** Instructions for the task **
Restate each of the lines below word for word and drop every picture.

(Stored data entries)
+===+

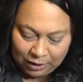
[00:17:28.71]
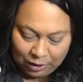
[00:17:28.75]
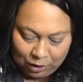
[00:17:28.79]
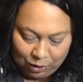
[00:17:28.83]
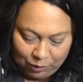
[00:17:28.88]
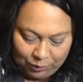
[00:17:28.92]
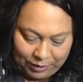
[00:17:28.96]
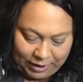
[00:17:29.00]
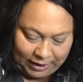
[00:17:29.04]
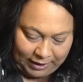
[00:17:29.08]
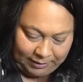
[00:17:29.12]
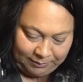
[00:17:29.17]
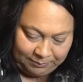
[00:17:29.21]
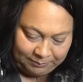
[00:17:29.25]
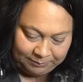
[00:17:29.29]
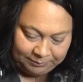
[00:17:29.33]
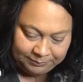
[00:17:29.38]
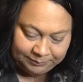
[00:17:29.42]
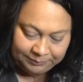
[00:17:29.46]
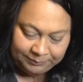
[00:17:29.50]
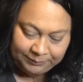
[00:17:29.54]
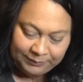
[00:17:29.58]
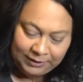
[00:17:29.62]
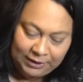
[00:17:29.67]
Okay,
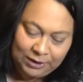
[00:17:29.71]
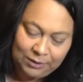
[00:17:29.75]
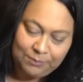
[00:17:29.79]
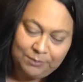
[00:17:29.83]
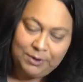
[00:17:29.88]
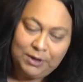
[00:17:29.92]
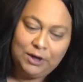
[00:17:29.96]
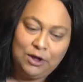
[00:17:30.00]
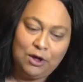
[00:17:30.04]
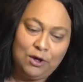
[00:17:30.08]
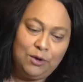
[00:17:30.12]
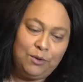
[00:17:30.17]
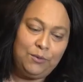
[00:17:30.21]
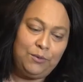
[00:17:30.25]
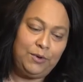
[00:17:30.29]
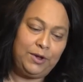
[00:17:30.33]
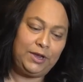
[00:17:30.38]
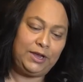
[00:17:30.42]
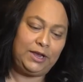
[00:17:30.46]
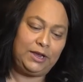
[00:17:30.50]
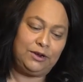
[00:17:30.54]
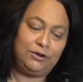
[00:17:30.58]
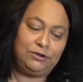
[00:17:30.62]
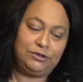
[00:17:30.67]
here we go.
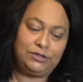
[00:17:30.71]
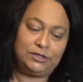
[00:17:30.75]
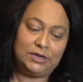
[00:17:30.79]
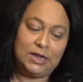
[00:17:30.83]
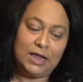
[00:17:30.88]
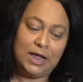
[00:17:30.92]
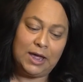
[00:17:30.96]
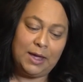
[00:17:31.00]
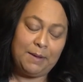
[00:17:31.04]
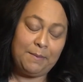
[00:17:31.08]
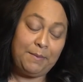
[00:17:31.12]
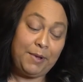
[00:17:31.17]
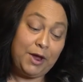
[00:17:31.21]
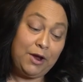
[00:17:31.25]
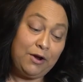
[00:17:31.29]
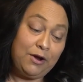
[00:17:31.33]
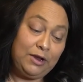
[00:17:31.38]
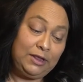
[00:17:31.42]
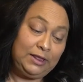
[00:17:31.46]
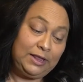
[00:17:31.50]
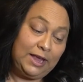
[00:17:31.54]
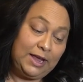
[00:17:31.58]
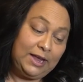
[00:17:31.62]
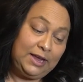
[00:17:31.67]
Here's pair
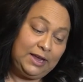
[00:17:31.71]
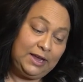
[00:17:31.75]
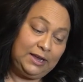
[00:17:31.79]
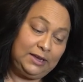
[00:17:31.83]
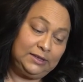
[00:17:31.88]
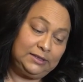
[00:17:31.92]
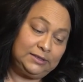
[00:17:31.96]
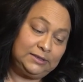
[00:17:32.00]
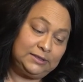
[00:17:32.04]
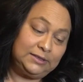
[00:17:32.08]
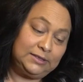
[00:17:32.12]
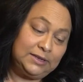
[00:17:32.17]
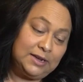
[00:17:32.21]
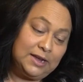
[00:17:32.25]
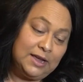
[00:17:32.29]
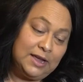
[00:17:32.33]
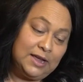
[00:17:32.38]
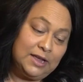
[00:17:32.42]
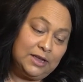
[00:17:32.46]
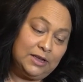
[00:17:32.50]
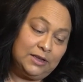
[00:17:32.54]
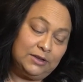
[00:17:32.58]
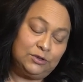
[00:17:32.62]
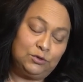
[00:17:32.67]
of leggings,
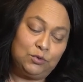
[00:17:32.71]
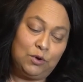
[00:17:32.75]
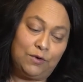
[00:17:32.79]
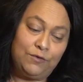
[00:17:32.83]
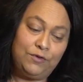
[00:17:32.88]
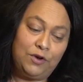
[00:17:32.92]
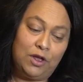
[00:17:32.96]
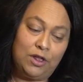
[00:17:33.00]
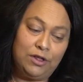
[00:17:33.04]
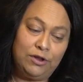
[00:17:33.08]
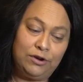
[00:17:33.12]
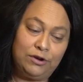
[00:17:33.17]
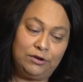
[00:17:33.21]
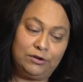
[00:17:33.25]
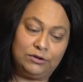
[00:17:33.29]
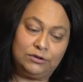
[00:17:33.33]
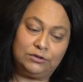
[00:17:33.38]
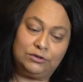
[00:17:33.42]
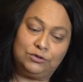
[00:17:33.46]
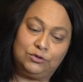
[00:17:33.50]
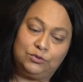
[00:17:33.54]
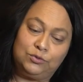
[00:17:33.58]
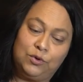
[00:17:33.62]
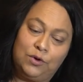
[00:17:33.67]
$12,
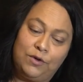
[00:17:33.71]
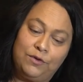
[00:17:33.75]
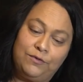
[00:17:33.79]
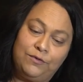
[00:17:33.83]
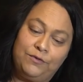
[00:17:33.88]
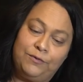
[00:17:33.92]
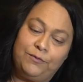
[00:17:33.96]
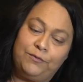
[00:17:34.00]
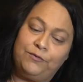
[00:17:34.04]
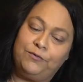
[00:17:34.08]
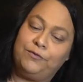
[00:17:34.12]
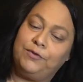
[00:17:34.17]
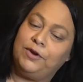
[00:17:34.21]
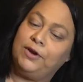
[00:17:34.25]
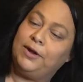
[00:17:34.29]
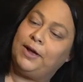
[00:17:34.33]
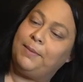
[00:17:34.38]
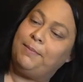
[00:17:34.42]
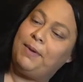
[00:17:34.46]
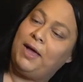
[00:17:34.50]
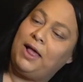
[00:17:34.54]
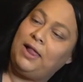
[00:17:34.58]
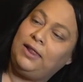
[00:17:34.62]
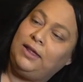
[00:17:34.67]
12 from
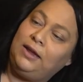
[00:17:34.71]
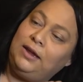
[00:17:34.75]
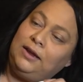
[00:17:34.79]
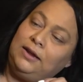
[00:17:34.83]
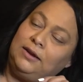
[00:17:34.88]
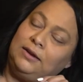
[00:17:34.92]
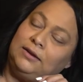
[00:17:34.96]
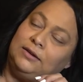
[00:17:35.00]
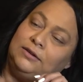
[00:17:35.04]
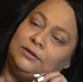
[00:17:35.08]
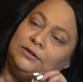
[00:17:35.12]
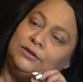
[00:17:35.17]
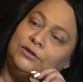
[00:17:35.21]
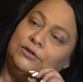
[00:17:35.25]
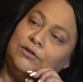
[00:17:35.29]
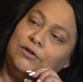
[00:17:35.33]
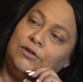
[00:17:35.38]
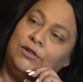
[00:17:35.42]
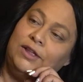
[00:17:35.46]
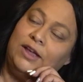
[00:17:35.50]
Capelli, girl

+===+

** Task solution **
[00:17:28.71]
[00:17:28.75]
[00:17:28.79]
[00:17:28.83]
[00:17:28.88]
[00:17:28.92]
[00:17:28.96]
[00:17:29.00]
[00:17:29.04]
[00:17:29.08]
[00:17:29.12]
[00:17:29.17]
[00:17:29.21]
[00:17:29.25]
[00:17:29.29]
[00:17:29.33]
[00:17:29.38]
[00:17:29.42]
[00:17:29.46]
[00:17:29.50]
[00:17:29.54]
[00:17:29.58]
[00:17:29.62]
[00:17:29.67]
Okay,
[00:17:29.71]
[00:17:29.75]
[00:17:29.79]
[00:17:29.83]
[00:17:29.88]
[00:17:29.92]
[00:17:29.96]
[00:17:30.00]
[00:17:30.04]
[00:17:30.08]
[00:17:30.12]
[00:17:30.17]
[00:17:30.21]
[00:17:30.25]
[00:17:30.29]
[00:17:30.33]
[00:17:30.38]
[00:17:30.42]
[00:17:30.46]
[00:17:30.50]
[00:17:30.54]
[00:17:30.58]
[00:17:30.62]
[00:17:30.67]
here we go.
[00:17:30.71]
[00:17:30.75]
[00:17:30.79]
[00:17:30.83]
[00:17:30.88]
[00:17:30.92]
[00:17:30.96]
[00:17:31.00]
[00:17:31.04]
[00:17:31.08]
[00:17:31.12]
[00:17:31.17]
[00:17:31.21]
[00:17:31.25]
[00:17:31.29]
[00:17:31.33]
[00:17:31.38]
[00:17:31.42]
[00:17:31.46]
[00:17:31.50]
[00:17:31.54]
[00:17:31.58]
[00:17:31.62]
[00:17:31.67]
Here's pair
[00:17:31.71]
[00:17:31.75]
[00:17:31.79]
[00:17:31.83]
[00:17:31.88]
[00:17:31.92]
[00:17:31.96]
[00:17:32.00]
[00:17:32.04]
[00:17:32.08]
[00:17:32.12]
[00:17:32.17]
[00:17:32.21]
[00:17:32.25]
[00:17:32.29]
[00:17:32.33]
[00:17:32.38]
[00:17:32.42]
[00:17:32.46]
[00:17:32.50]
[00:17:32.54]
[00:17:32.58]
[00:17:32.62]
[00:17:32.67]
of leggings,
[00:17:32.71]
[00:17:32.75]
[00:17:32.79]
[00:17:32.83]
[00:17:32.88]
[00:17:32.92]
[00:17:32.96]
[00:17:33.00]
[00:17:33.04]
[00:17:33.08]
[00:17:33.12]
[00:17:33.17]
[00:17:33.21]
[00:17:33.25]
[00:17:33.29]
[00:17:33.33]
[00:17:33.38]
[00:17:33.42]
[00:17:33.46]
[00:17:33.50]
[00:17:33.54]
[00:17:33.58]
[00:17:33.62]
[00:17:33.67]
$12,
[00:17:33.71]
[00:17:33.75]
[00:17:33.79]
[00:17:33.83]
[00:17:33.88]
[00:17:33.92]
[00:17:33.96]
[00:17:34.00]
[00:17:34.04]
[00:17:34.08]
[00:17:34.12]
[00:17:34.17]
[00:17:34.21]
[00:17:34.25]
[00:17:34.29]
[00:17:34.33]
[00:17:34.38]
[00:17:34.42]
[00:17:34.46]
[00:17:34.50]
[00:17:34.54]
[00:17:34.58]
[00:17:34.62]
[00:17:34.67]
12 from
[00:17:34.71]
[00:17:34.75]
[00:17:34.79]
[00:17:34.83]
[00:17:34.88]
[00:17:34.92]
[00:17:34.96]
[00:17:35.00]
[00:17:35.04]
[00:17:35.08]
[00:17:35.12]
[00:17:35.17]
[00:17:35.21]
[00:17:35.25]
[00:17:35.29]
[00:17:35.33]
[00:17:35.38]
[00:17:35.42]
[00:17:35.46]
[00:17:35.50]
Capelli, girl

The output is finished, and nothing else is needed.